Opowiada ono o akcji uwolnienia zakładników przetrzymywanych przez terrorystów. Przy okazji nawiązują się pierwsze kontakty Omeg i CSB (Couruscańskich Służb Bezpieczeństwa). Ważną kwestią jest również fakt, że to właśnie tutaj po raz pierwszy Kal Skirata pojawia się osobiście, a nie tylko w rozmowach.
Akcja nie odbywa się bez niespodzianek. Okazuje się, że nie jest do końca tak jak wszyscy myśleli,a terroryści są sprytniejsi niż można byłoby się tego po nich spodziewać. Opowiadanie to pozwala też Fi stać się bohaterem, kiedy to rzuca się na bombę, żeby uchronić funkcjonariuszy CSB, którzy nie są tak dobrze uzbrojeni jak komandosi.
Jednak trudno doszukać się tu większej ilości czegoś mandaloriańskiego. Jest to świetne wprowadzenie do Potrójnego Zera (taki zerowy rozdział), ale nic więcej, dlatego daję 6/10. Recenzja Merela Do góry
Drużyna Omega: Cele jest krótkim opowiadaniem Karen Traviss dodanym do książki Potrójne Zero. Opowiada o jednym, a zarazem nietypowym zadaniu, które przypadło tytułowej drużynie. Coruscańskie Służby Bezpieczeństwa zwracają się do Wielkiej Armi Republiki z prośbą o pomoc.

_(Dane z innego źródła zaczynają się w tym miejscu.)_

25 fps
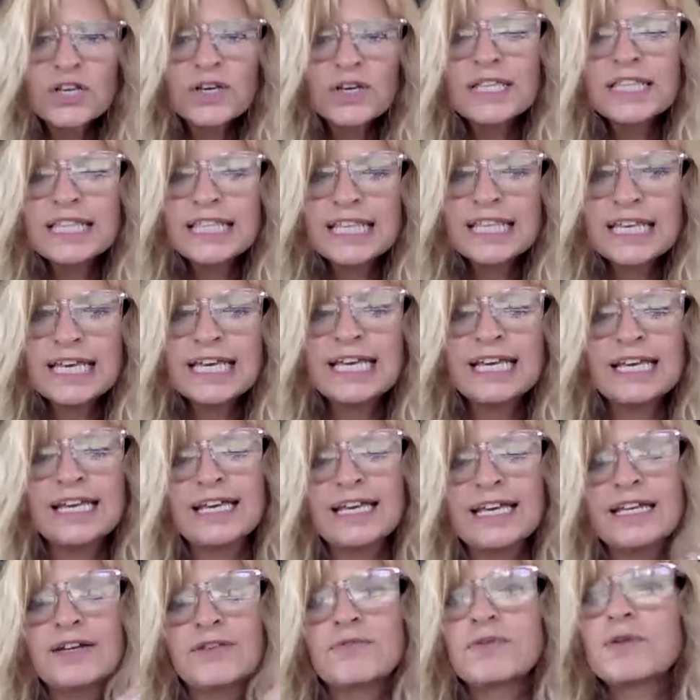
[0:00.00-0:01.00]
good thing
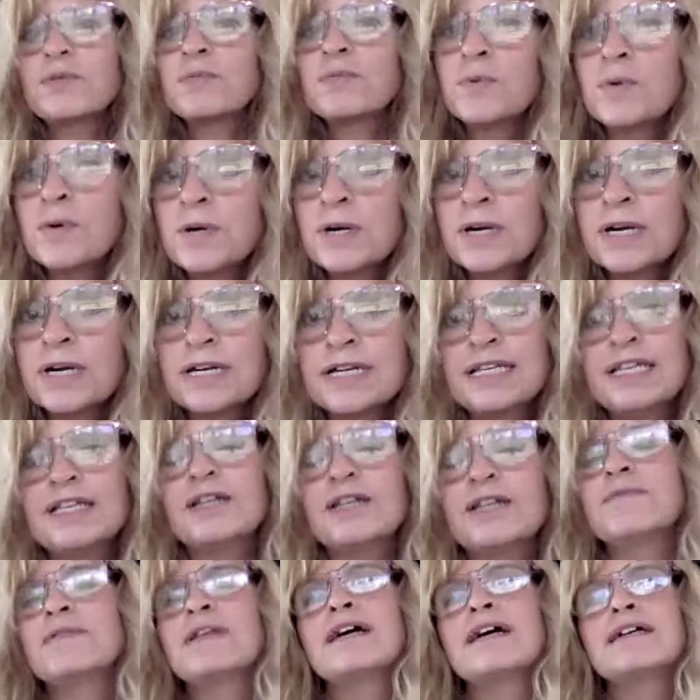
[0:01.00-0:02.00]
and a reward, you
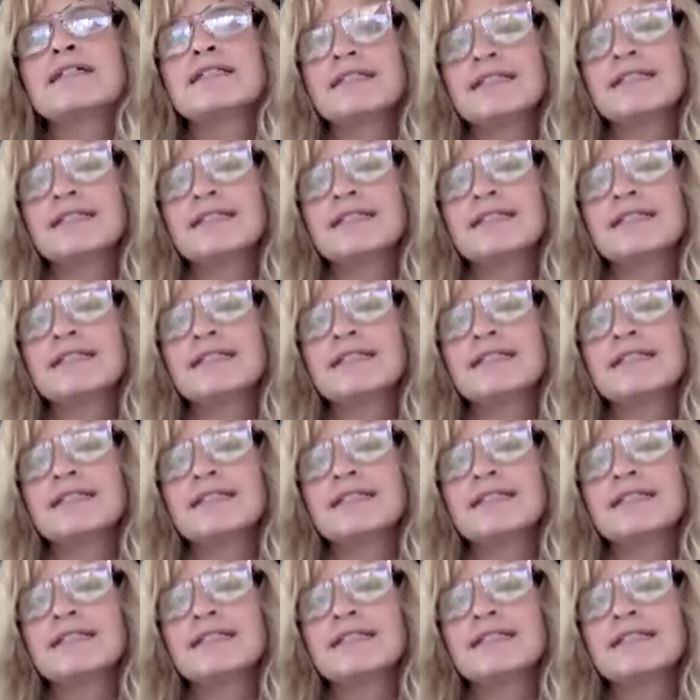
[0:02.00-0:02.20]
know, not,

Słowem od osoby, która była w pewnym stopniu szkolona z zakresu "rescue hostage", i która uważnie przyglądała się jak robią to zawodowcy: odbicie zakładników i neutralizacja agresorów to najtrudniejsza z taktyk oddziałów specjalnych. Sytuacja w opowiadaniu pokazuje klasyczny przykład z życia wzięty. Coś jakby Wydział Realizacyjny Komendy Wojewódzkiej/Stołecznej Policji nie był w stanie przeprowadzić akcji i prosił o pomoc jednostki typu GROM, FORMOZA czy BOA. Dla jednych jest to niezrozumiałe, jak dla komandosów w opowiadaniu, ze względu na fakt, że grupy AT (Nawet w Star Wars formacja CSB ma takie jednostki) są szkolone z zakresu antyterrorystycznego, ale dla dobra życia i zdrowia ludzkiego taki zabieg jest jak najbardziej na miejscu.
Wydarzenia z opowiadania dzieją się tak zwane "za pięć" Potrójnego Zera, dlatego warto przeczytać je przed nim. Ja na przykład nie trzymałem się tej porady, bo nie wiedziałem, i odczułem naprawdę wielką dezorintację czytając to opowiadanie. Dopiero jak zorientowałem się, że to się już wcześniej działo i przeczytałem jeszcze raz, to doszło do mnie, że jest to bardzo ciekawe opowiadanie.
W samej książce Potrójne Zero jest drobne nawiązanie do tej akcji, a samo opowiadanie nie wnosi w sumie nic do treści całości serii. Taki ot dodatek.